The entire first line of Tomas Tatar, Phillip Danault and Brendan Gallagher are heading into the final year of their contracts. Joel Armia and Jake Allen are as well and Jeff Petry will be a UFA following the 2020-21 season too.
That is a lot of key veterans up for renewal at the same time. It could be a transformative time in the franchise. You can’t lose all of these key guys at the same time, but the Habs have to tread carefully in negotiations.
The one player that Marc Bergevin has to be really cautious with is Brendan Gallagher.
If a player was paid for their heart and desire to win, Gallagher would get a max contract. He would be the highest paid player in the league. Fans love him, his teammates respect him and his coaches trust him. But that is not how it works. You don’t pay a player because he works hard and tries his best all the time.
You pay them for results. And Gallagher’s have been just fine over the years. He has played on one of the best two-way lines in the league the past two years with Danault and Tatar. He has been the team’s top goal scoring threat for the past three years, putting pucks in the net at a 30 goal per season pace.
That is all well and good. Gallagher does a lot of great things for the team, no one is questioning that.
However, he will be 29 years old when this contract ends, and he is a smaller winger who plays a very hard-nosed, gritty style. How long can it last before he starts to break down?
When Brian Gionta arrived in Montreal, he was 29 years old. He had two solid seasons where he nearly scored 30 goals and was great in the playoffs. Then, injuries started to pile up and his production tapered off and he missed time in the playoffs in each of his last two years in Montreal.
His five-year contract at $5 million per season didn’t ruin the team’s budget, but he didn’t really live up to that pay after year two of his contract.

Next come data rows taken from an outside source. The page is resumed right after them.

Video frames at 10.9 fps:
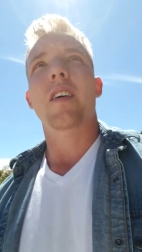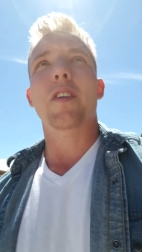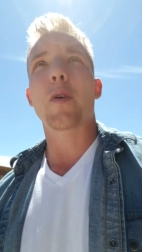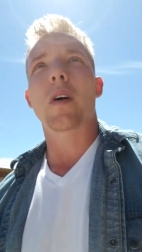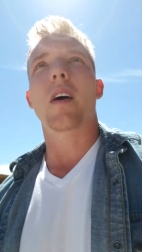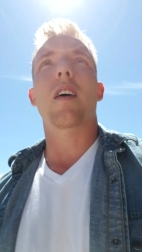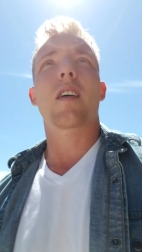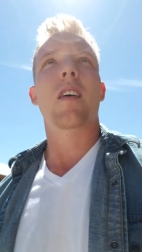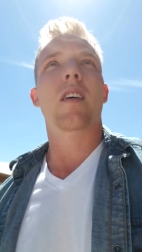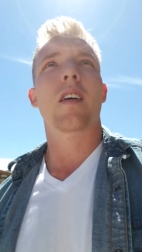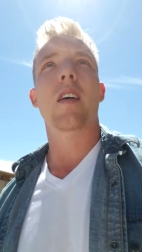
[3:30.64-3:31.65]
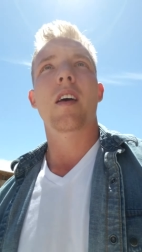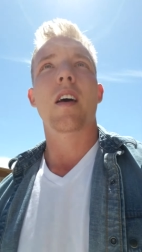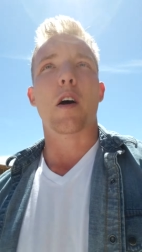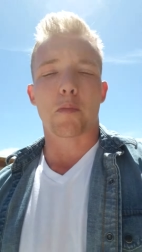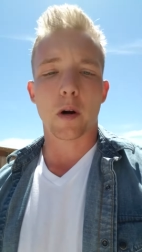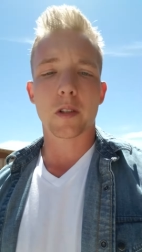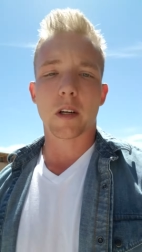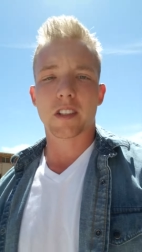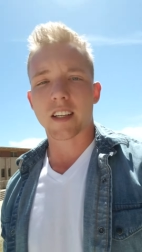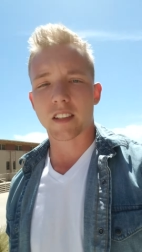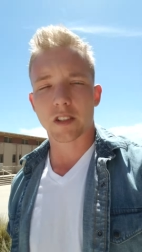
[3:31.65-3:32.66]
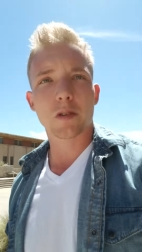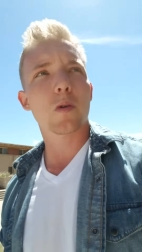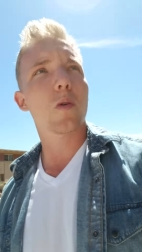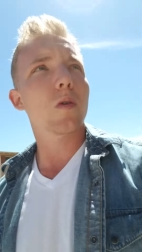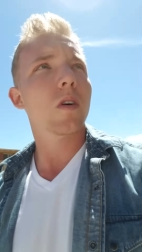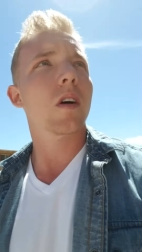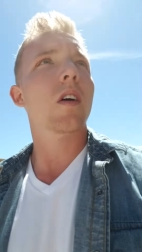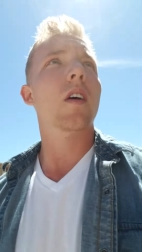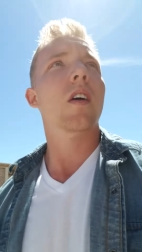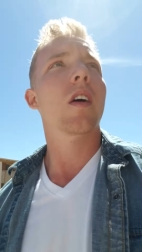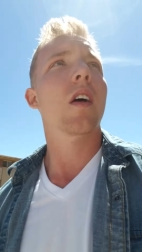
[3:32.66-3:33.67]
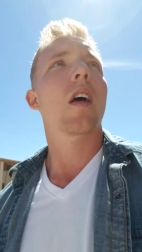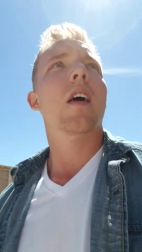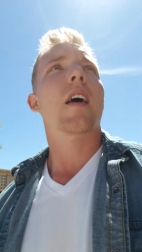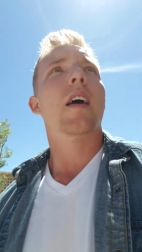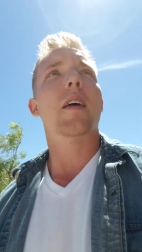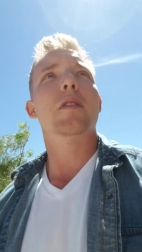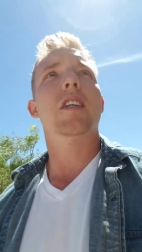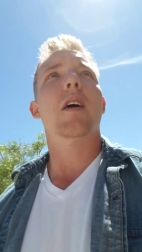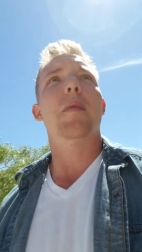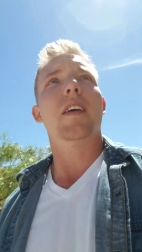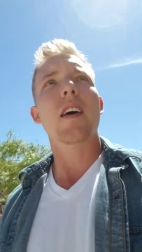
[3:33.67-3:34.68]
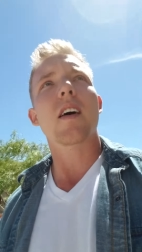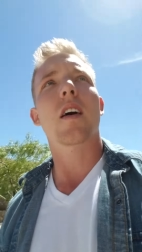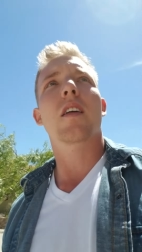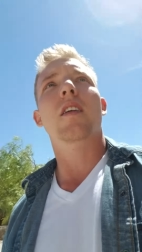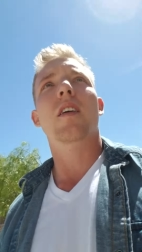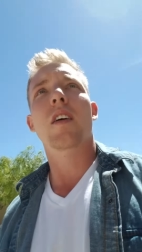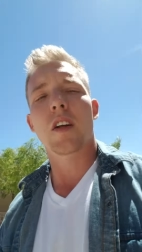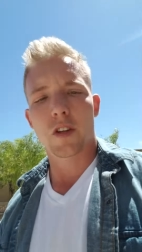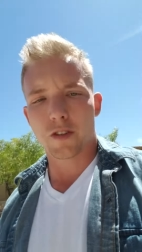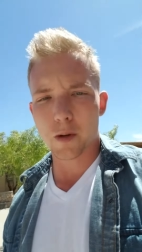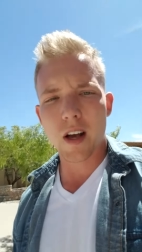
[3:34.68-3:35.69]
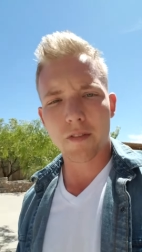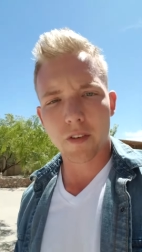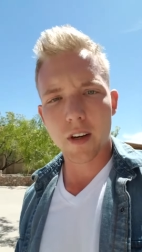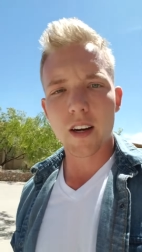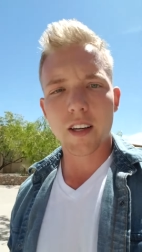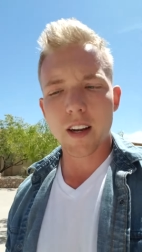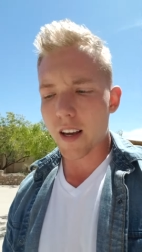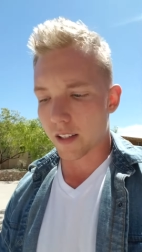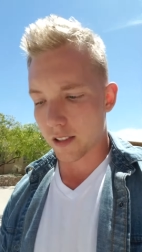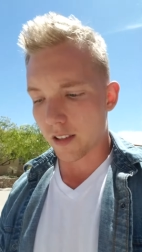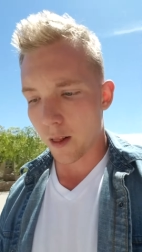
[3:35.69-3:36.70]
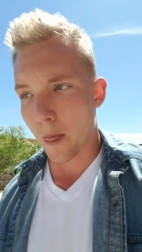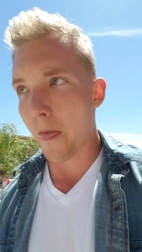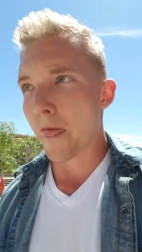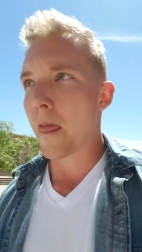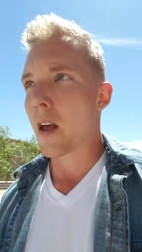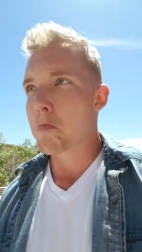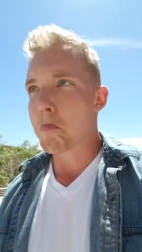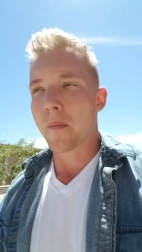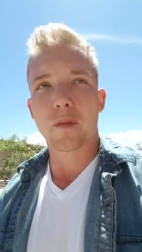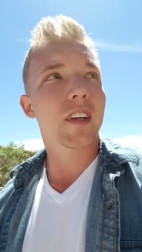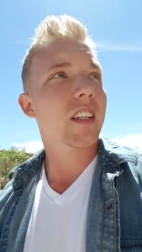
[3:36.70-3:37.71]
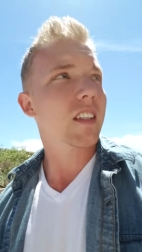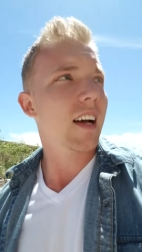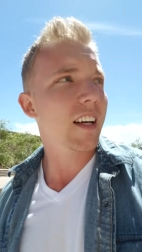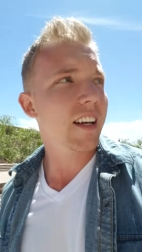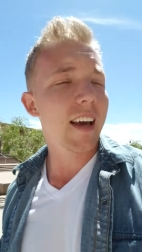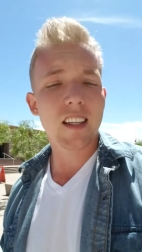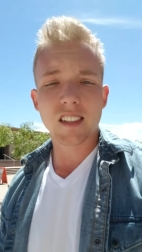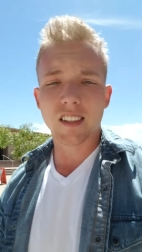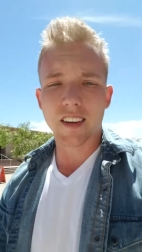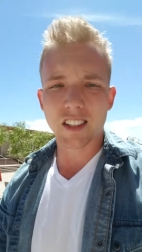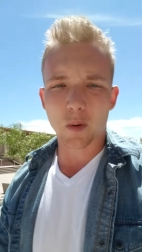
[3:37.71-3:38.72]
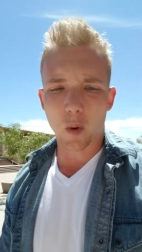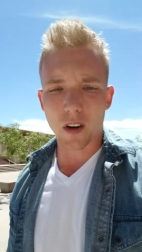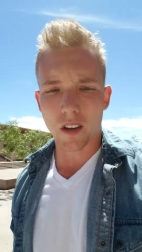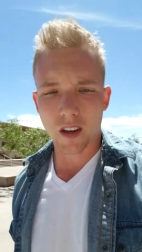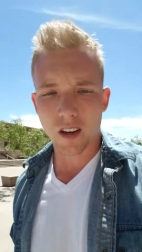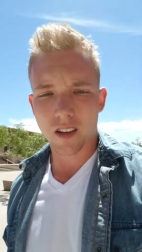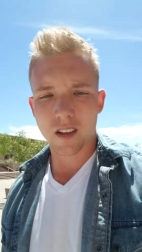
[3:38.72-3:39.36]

new uh, approach I would take to school, he would tell me, yeah, do that for 90 days. When you get to 90 days and that doesn't work,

At his current cap hit of $3.75 million, Gallagher is a bargain. If the Habs could extend him at that price, I wouldn’t care how much term they gave him. But he is going to be looking for a long term deal.
Chris Kreider just signed a seven-year contract with a $6.5 million cap hit. He is a 29 year old winger who scored 28 goals and 52 points in his last full season. He had 24 goals and 45 points in 63 games this year.
Gallagher had 22 goals and 43 points in 59 games this year and scored 33 goals and 52 points in 2018-19. Pretty similar stats to the New York Rangers winger who will now be pulling in big money until he is 36 years old.
Do the Habs want to go down that road with Gallagher? Seven years is a long, long time. Gallagher is a terrific player to have on your team when he is 26, but do you want him making $6.5 million when he is 36? Not likely.
I am certainly not saying that the Habs need to get rid of Gallagher or he is not a great player. However, it is easy to say, “the Habs need to bring Gallagher back.” But can they do it at any cost?
I don’t think so. Trying to give him a little more money per year and a shorter term would be ideal. Even giving him $7.5 million for four years would be just fine. It is not the salary I worry about with Gallagher, it is the term.
Hopefully, Bergevin doesn’t spread out the contract over longer term to keep the salary down. If anyone is worth more money up front for a shorter contract, it is a small but fierce competitor like Gallagher.